Required work - For each line below, print it again exactly as shown.

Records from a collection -
┄┄┄┄┄┄

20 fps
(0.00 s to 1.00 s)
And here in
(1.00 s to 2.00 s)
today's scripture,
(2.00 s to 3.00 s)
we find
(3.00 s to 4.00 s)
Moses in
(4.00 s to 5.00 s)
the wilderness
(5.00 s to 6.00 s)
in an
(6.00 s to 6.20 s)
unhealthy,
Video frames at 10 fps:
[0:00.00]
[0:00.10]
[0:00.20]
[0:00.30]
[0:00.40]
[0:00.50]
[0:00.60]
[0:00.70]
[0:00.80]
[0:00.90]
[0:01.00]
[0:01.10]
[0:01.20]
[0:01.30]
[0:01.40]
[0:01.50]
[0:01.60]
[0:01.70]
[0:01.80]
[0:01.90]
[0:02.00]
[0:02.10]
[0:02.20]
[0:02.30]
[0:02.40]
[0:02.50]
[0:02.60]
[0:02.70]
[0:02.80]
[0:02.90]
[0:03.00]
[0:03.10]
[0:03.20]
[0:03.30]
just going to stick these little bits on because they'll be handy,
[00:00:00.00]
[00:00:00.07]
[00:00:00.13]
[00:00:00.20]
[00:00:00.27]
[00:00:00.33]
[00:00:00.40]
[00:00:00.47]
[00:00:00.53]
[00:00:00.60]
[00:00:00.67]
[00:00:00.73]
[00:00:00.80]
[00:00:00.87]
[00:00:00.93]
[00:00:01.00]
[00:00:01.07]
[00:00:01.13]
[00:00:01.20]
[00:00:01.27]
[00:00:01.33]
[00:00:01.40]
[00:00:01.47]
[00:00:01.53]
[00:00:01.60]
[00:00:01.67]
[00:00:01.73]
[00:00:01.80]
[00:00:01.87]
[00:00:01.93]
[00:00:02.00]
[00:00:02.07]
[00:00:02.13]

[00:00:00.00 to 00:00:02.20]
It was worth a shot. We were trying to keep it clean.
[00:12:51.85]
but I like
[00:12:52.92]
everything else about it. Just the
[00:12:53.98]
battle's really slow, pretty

┄┄┄┄┄┄

Response area -
20 fps
(0.00 s to 1.00 s)
And here in
(1.00 s to 2.00 s)
today's scripture,
(2.00 s to 3.00 s)
we find
(3.00 s to 4.00 s)
Moses in
(4.00 s to 5.00 s)
the wilderness
(5.00 s to 6.00 s)
in an
(6.00 s to 6.20 s)
unhealthy,
Video frames at 10 fps:
[0:00.00]
[0:00.10]
[0:00.20]
[0:00.30]
[0:00.40]
[0:00.50]
[0:00.60]
[0:00.70]
[0:00.80]
[0:00.90]
[0:01.00]
[0:01.10]
[0:01.20]
[0:01.30]
[0:01.40]
[0:01.50]
[0:01.60]
[0:01.70]
[0:01.80]
[0:01.90]
[0:02.00]
[0:02.10]
[0:02.20]
[0:02.30]
[0:02.40]
[0:02.50]
[0:02.60]
[0:02.70]
[0:02.80]
[0:02.90]
[0:03.00]
[0:03.10]
[0:03.20]
[0:03.30]
just going to stick these little bits on because they'll be handy,
[00:00:00.00]
[00:00:00.07]
[00:00:00.13]
[00:00:00.20]
[00:00:00.27]
[00:00:00.33]
[00:00:00.40]
[00:00:00.47]
[00:00:00.53]
[00:00:00.60]
[00:00:00.67]
[00:00:00.73]
[00:00:00.80]
[00:00:00.87]
[00:00:00.93]
[00:00:01.00]
[00:00:01.07]
[00:00:01.13]
[00:00:01.20]
[00:00:01.27]
[00:00:01.33]
[00:00:01.40]
[00:00:01.47]
[00:00:01.53]
[00:00:01.60]
[00:00:01.67]
[00:00:01.73]
[00:00:01.80]
[00:00:01.87]
[00:00:01.93]
[00:00:02.00]
[00:00:02.07]
[00:00:02.13]

[00:00:00.00 to 00:00:02.20]
It was worth a shot. We were trying to keep it clean.
[00:12:51.85]
but I like
[00:12:52.92]
everything else about it. Just the
[00:12:53.98]
battle's really slow, pretty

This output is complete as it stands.